_WHAT YOU WILL DO_. Restate each record word for word, omitting whatever pictures it holds.
══════════════════════════════
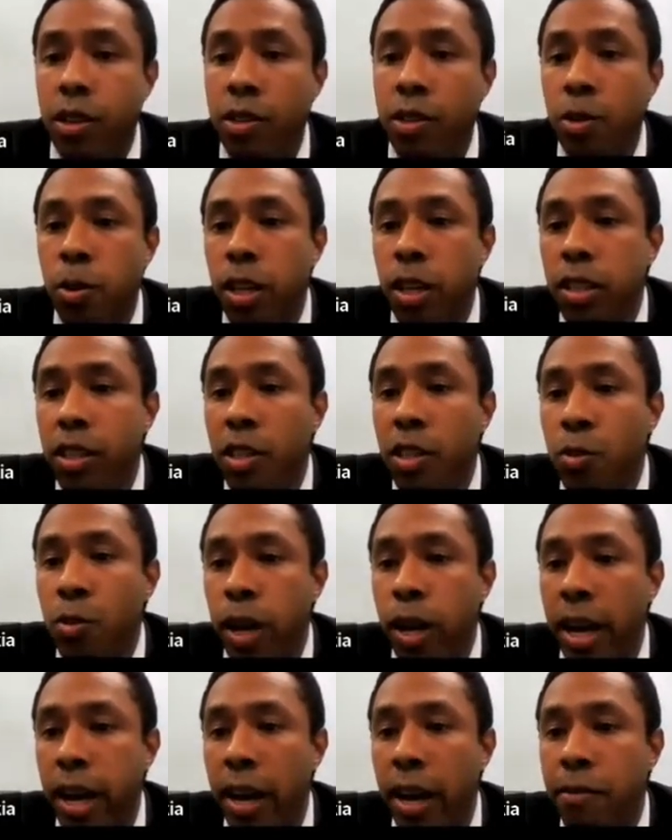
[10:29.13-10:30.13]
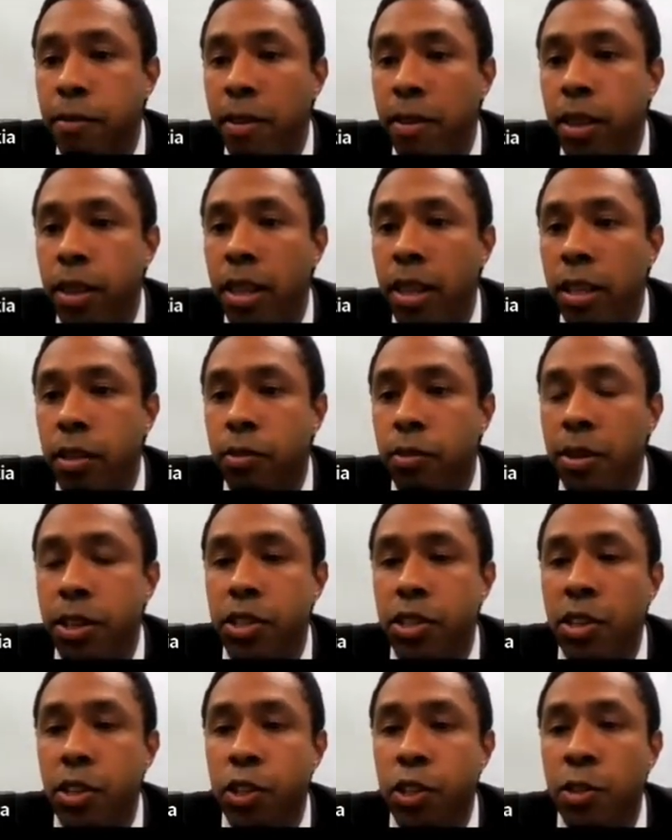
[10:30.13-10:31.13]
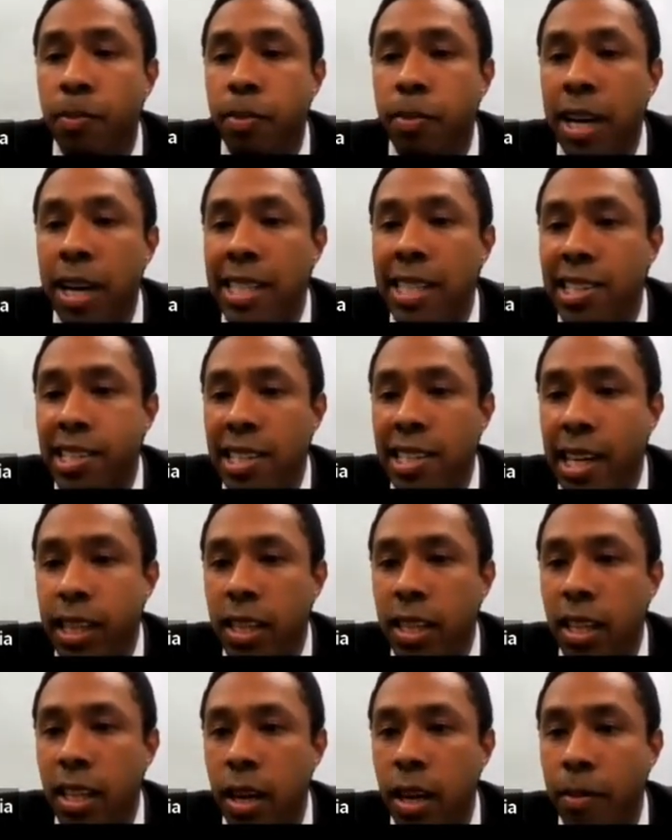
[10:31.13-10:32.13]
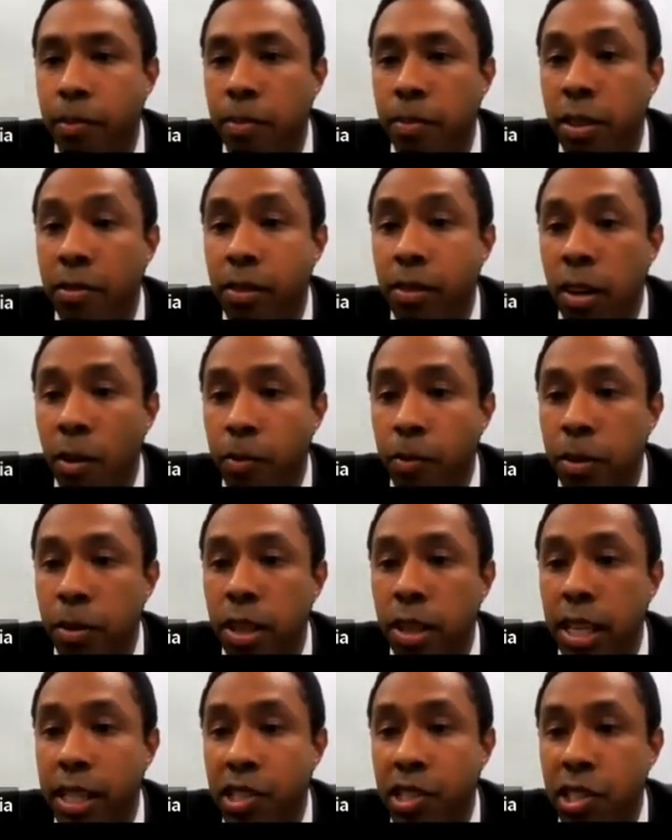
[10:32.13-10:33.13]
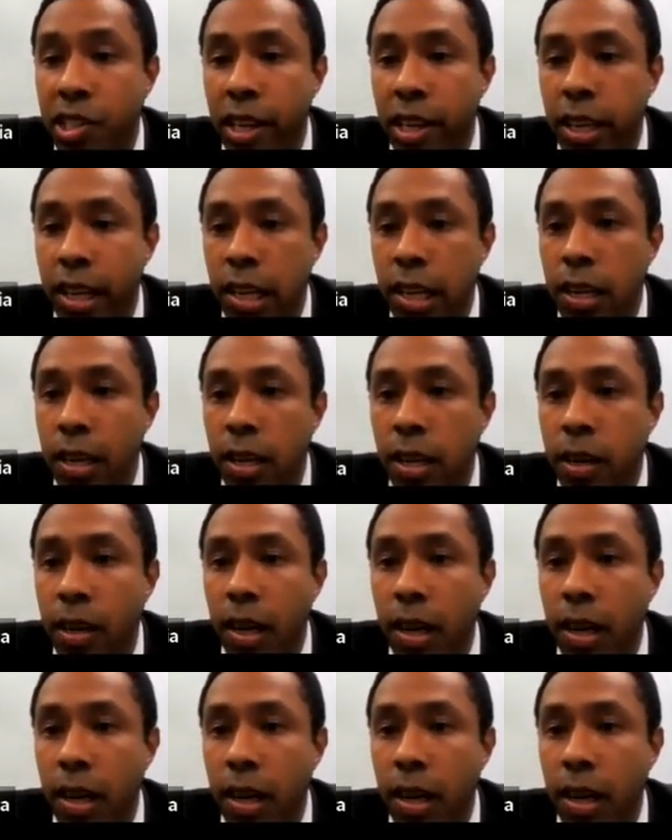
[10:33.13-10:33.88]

So that is why having that research mindset, developing that skill,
══════════════════════════════
_SOLUTION TO THE EXERCISE_.
[10:29.13-10:30.13]
[10:30.13-10:31.13]
[10:31.13-10:32.13]
[10:32.13-10:33.13]
[10:33.13-10:33.88]

So that is why having that research mindset, developing that skill,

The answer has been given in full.